Vinayak Pokale support prepared transactions with foreign servers.

Peter Eisentraut and Michaël Paquier traded patches to fix CRC check handling in get_controlfile.

Stephen Frost and Jeevan Chalke traded patches to add support for restrictive RLS policies.

Jesper Pedersen and Peter Eisentraut traded patches to add hash index support to pageinspect.

Kyotaro HORIGUCHI and Michaël Paquier traded patches to track LSN on lightly loaded systems to reduce the number of checkpoints.

Tomas Vondra sent in another revision of a patch to add two slab-like memory allocators.

Fabien COELHO sent in three more revisions of a patch to add more operators and functions to pgbench.

Fabien COELHO sent in another revision of a patch to enable storing select results into variables.

Rajkumar Raghuwanshi sent in a patch to add test cases for partition-wise joins on declarative partitions.

Daniel Gustafsson sent in a patch to make flex/bison checks stricter in Git trees.

Mark Dilger sent in a patch to stop casting away const in comparators.

Mark Dilger sent in a patch to stop casting away const in regex.

Mark Dilger sent in a patch to avoid casting away const when using the FileName typedef.

Takayuki Tsunakawa sent in a patch to allow SIGQUIT to prompt a fast shutdown of the stats collector without leaving partly-written stats files behind.

Mark Dilger sent in a WIP patch to const-ify xlog_outdesc() and rm_redo_error_callback().

David Steele and Michaël Paquier traded patches to exclude additional directories in pg_basebackup.

Amit Langote sent in three more revisions of a patch to implement declarative partitions.
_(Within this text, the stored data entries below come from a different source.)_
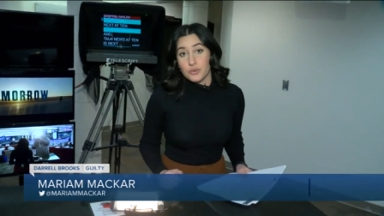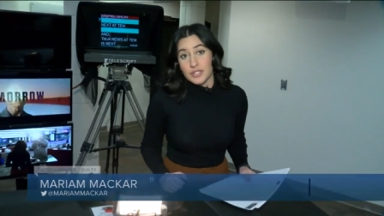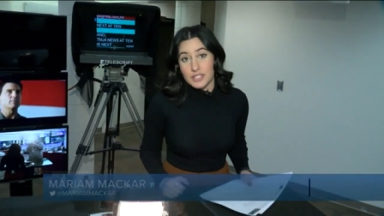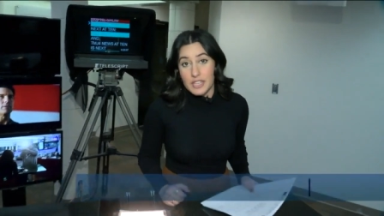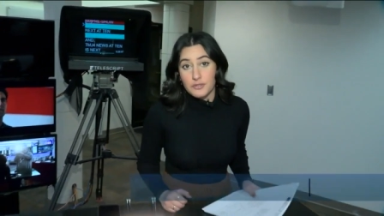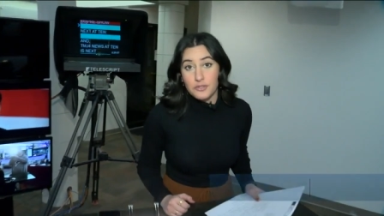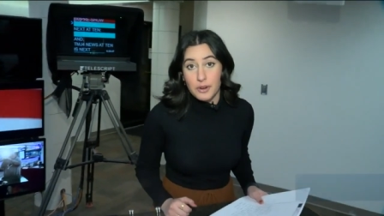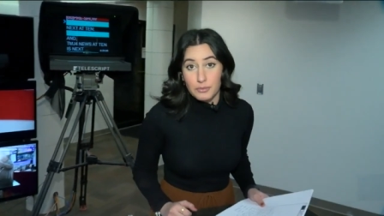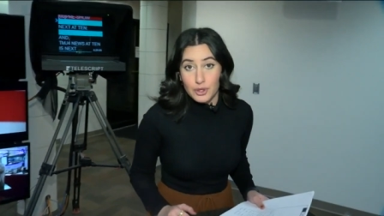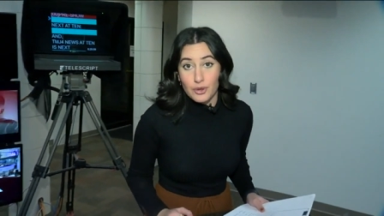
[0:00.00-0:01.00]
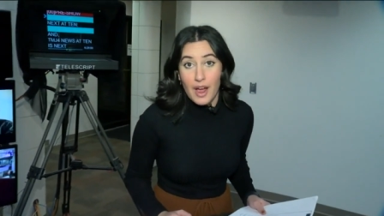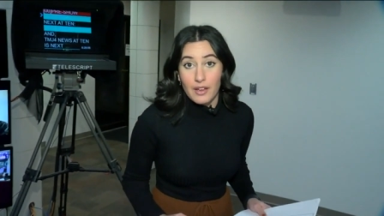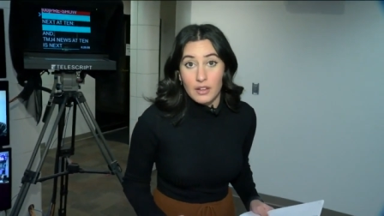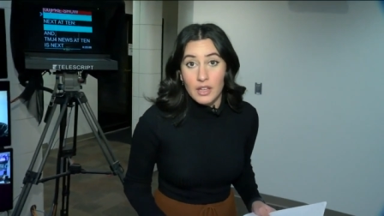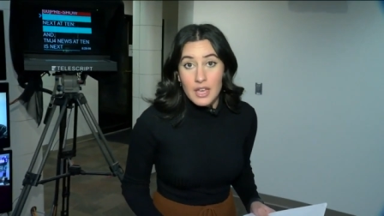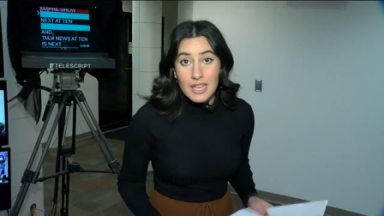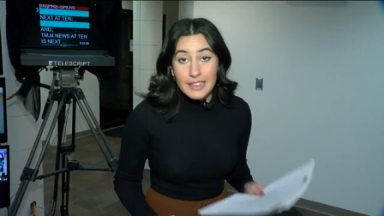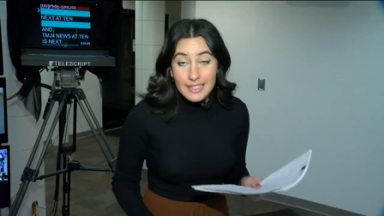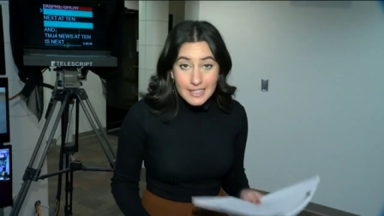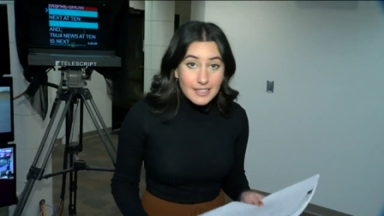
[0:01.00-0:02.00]
received from the trial.
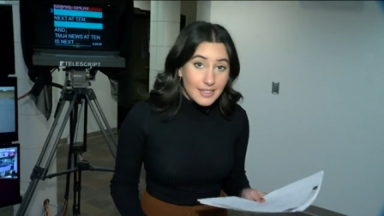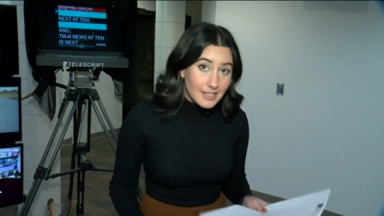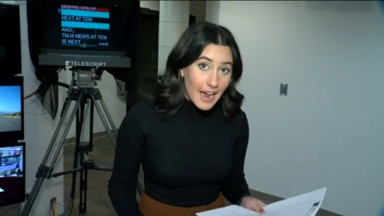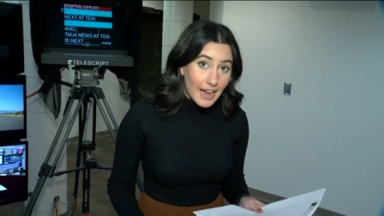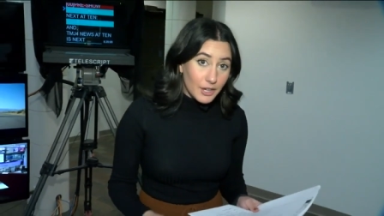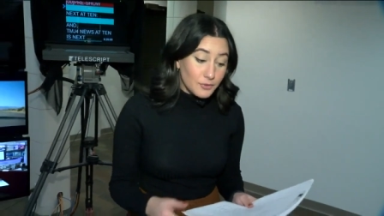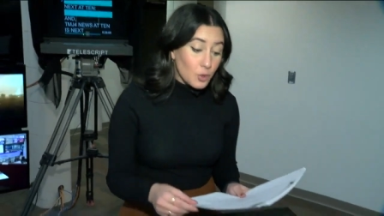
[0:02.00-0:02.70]
This is a stack of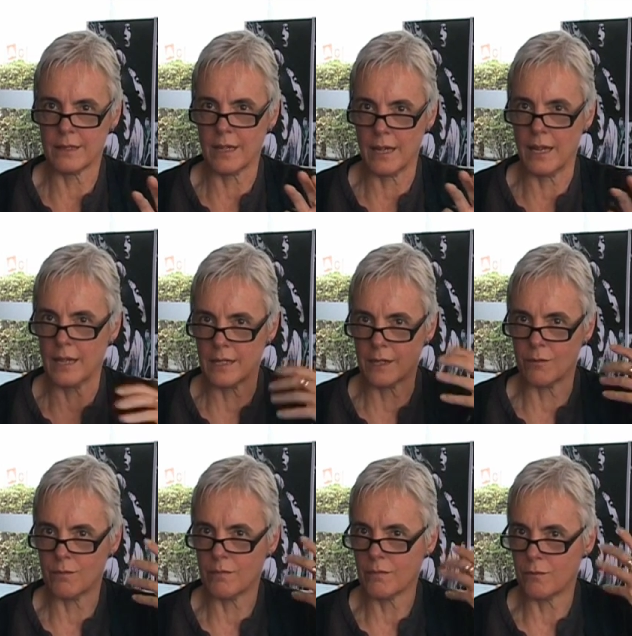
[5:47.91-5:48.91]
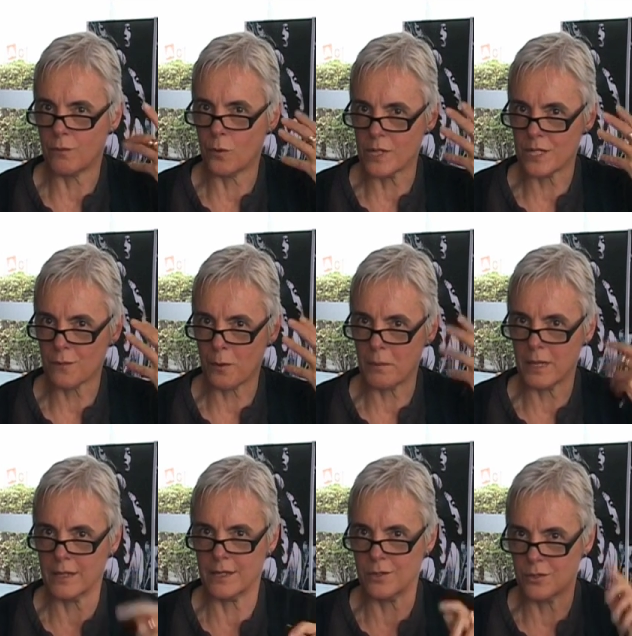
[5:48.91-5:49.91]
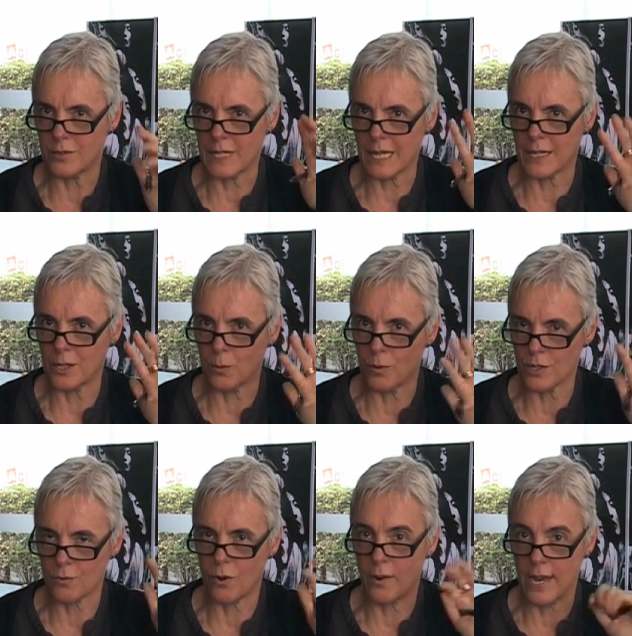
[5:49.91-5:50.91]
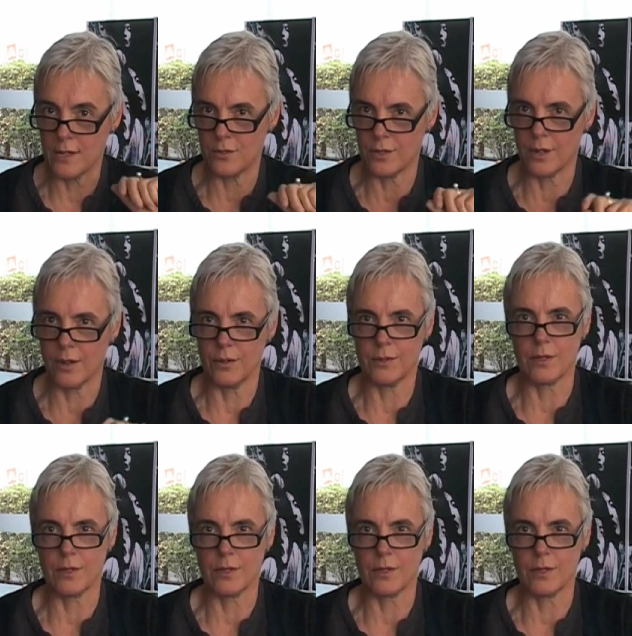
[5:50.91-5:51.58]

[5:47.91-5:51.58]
a little voice from behind you telling you what's wrong as you go.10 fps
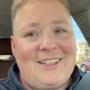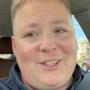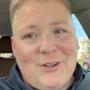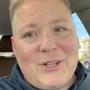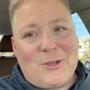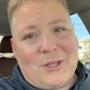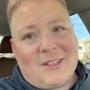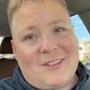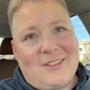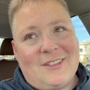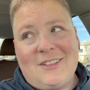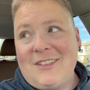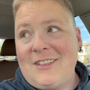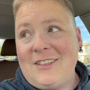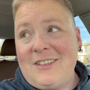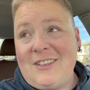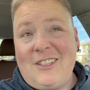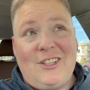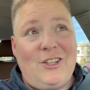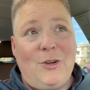You can do this.
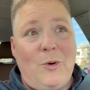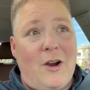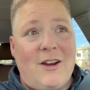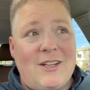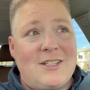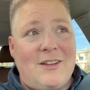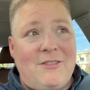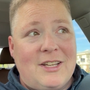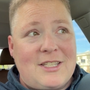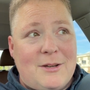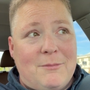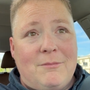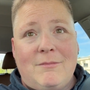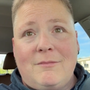You aren't a victim.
Michaël Paquier sent in four more revisions of a patch to track wait event for latches.

Victor Wagner sent in two more revisions of a patch to implement failover at the libpq connect level.

Mark Dilger sent in a patch to tidy up some handling of pointers in rangetypes_spgist.c, tsgistidx.c, and tsrank.c.

David Cramer and Heikki Linnakangas traded patches to add support for multi-dimensional arrays to PL/PythonU.

Mithun Cy sent in another revision of a patch to cache hash index meta pages.

Emre Hasegeli sent in another revision of a patch to fix floating point comparison inconsistencies in the geometric types.

Ivan Kartyshov sent in another revision of a patch to make pg_buffercache more efficient with large shared memory.

Etsuro Fujita sent in two more revisions of a patch to push down more full joins to the PostgreSQL FDW.

David Fetter and Thomas Munro traded patches to add a hook and corresponding GUCs to disable UPDATEs and DELETEs that lack a WHERE clause.

Michaël Paquier sent in another revision of a patch to rename pg_xlog to pg_wal and rename pg_clog to pg_transaction.

Heikki Linnakangas sent in two more revisions of a patch to change the way use memory for larger read buffers in logtape.c rather than pre-reading tuples into SortTuple slots during merge.

Magnus Hagander sent in two more revisions of a patch to enable pg_basebackup to stream xlog to tar.

Kyotaro HORIGUCHI sent in another revision of a patch to fix wal level minimal.

Ashutosh Bapat sent in another revision of a patch to fix an issue where altering foreign table was not invalidating prepare statement execution plans that it should have.

Jeevan Chalke sent in another revision of a patch to enable pushing aggregates to a FDW.

Aleksander Alekseev sent in a patch to rename md5Salt to pwsalt.

Corey Huinker sent in a PoC patch to make a copy() set-returning function.

Stephen Frost sent in another revision of a patch to fix some infelicities between COPY and RLS.

Andres Freund sent in another revision of a patch to add a macro-customizable hashtable for bitmapscan and aggregation performance.

Daniel Vérité sent in another revision of a patch to fix some pg_dump / copy bugs with long lines.

Dmitry Dolgov sent in another revision of a patch to add a generic type subscription.

Emre Hasegeli sent in a patch to add <@, @>, <<@, and @>> operator symbols for the inet datatype to replace <<=, >>=, <<, and >>.

Christoph Berg sent in a patch to ensure that the default log_line prefix is not empty.